The records that follow must be repeated exactly, except for their pictures.

Content starts

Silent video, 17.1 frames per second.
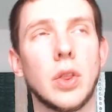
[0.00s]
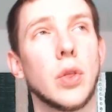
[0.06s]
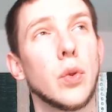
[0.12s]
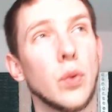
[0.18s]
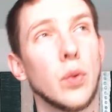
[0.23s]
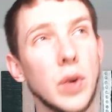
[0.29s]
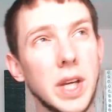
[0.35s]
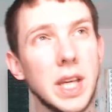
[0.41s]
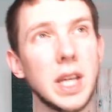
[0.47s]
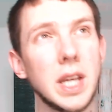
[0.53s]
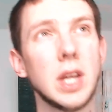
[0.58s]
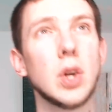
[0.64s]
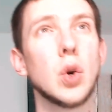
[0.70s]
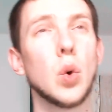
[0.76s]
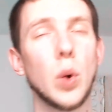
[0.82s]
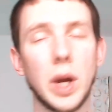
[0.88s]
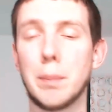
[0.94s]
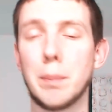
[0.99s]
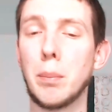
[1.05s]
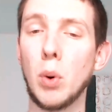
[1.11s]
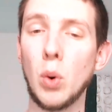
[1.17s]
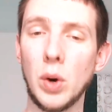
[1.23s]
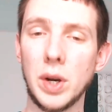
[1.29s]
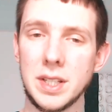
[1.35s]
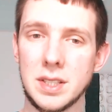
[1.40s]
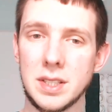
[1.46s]
3 quick
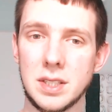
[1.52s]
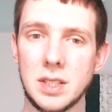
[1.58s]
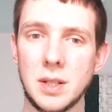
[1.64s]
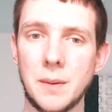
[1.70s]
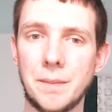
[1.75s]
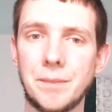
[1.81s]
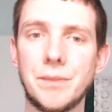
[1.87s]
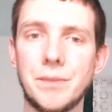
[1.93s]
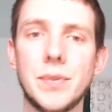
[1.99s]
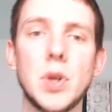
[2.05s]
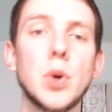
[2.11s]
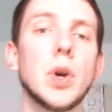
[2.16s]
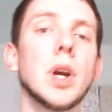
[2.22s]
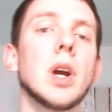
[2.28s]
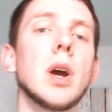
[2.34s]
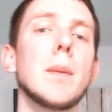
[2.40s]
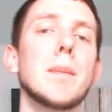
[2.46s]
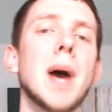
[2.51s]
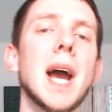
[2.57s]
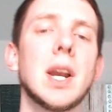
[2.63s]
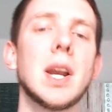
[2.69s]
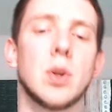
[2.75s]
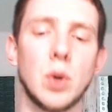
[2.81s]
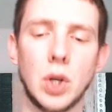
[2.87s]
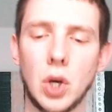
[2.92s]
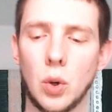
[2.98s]
points, you can come back
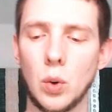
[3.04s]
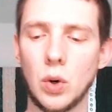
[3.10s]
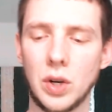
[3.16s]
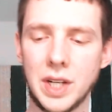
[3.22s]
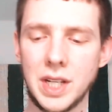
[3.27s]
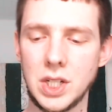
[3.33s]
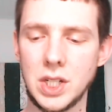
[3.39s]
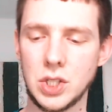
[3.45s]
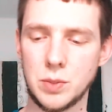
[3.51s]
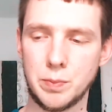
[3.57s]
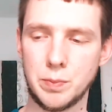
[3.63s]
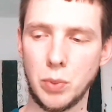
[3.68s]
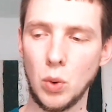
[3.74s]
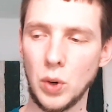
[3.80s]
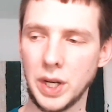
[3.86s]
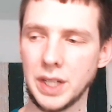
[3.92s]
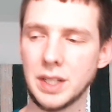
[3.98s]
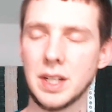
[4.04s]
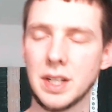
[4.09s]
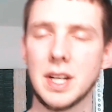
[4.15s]
to it, go on each point,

Content ends

*ANSWER BOX*:
Silent video, 17.1 frames per second.
[0.00s]
[0.06s]
[0.12s]
[0.18s]
[0.23s]
[0.29s]
[0.35s]
[0.41s]
[0.47s]
[0.53s]
[0.58s]
[0.64s]
[0.70s]
[0.76s]
[0.82s]
[0.88s]
[0.94s]
[0.99s]
[1.05s]
[1.11s]
[1.17s]
[1.23s]
[1.29s]
[1.35s]
[1.40s]
[1.46s]
3 quick
[1.52s]
[1.58s]
[1.64s]
[1.70s]
[1.75s]
[1.81s]
[1.87s]
[1.93s]
[1.99s]
[2.05s]
[2.11s]
[2.16s]
[2.22s]
[2.28s]
[2.34s]
[2.40s]
[2.46s]
[2.51s]
[2.57s]
[2.63s]
[2.69s]
[2.75s]
[2.81s]
[2.87s]
[2.92s]
[2.98s]
points, you can come back
[3.04s]
[3.10s]
[3.16s]
[3.22s]
[3.27s]
[3.33s]
[3.39s]
[3.45s]
[3.51s]
[3.57s]
[3.63s]
[3.68s]
[3.74s]
[3.80s]
[3.86s]
[3.92s]
[3.98s]
[4.04s]
[4.09s]
[4.15s]
to it, go on each point,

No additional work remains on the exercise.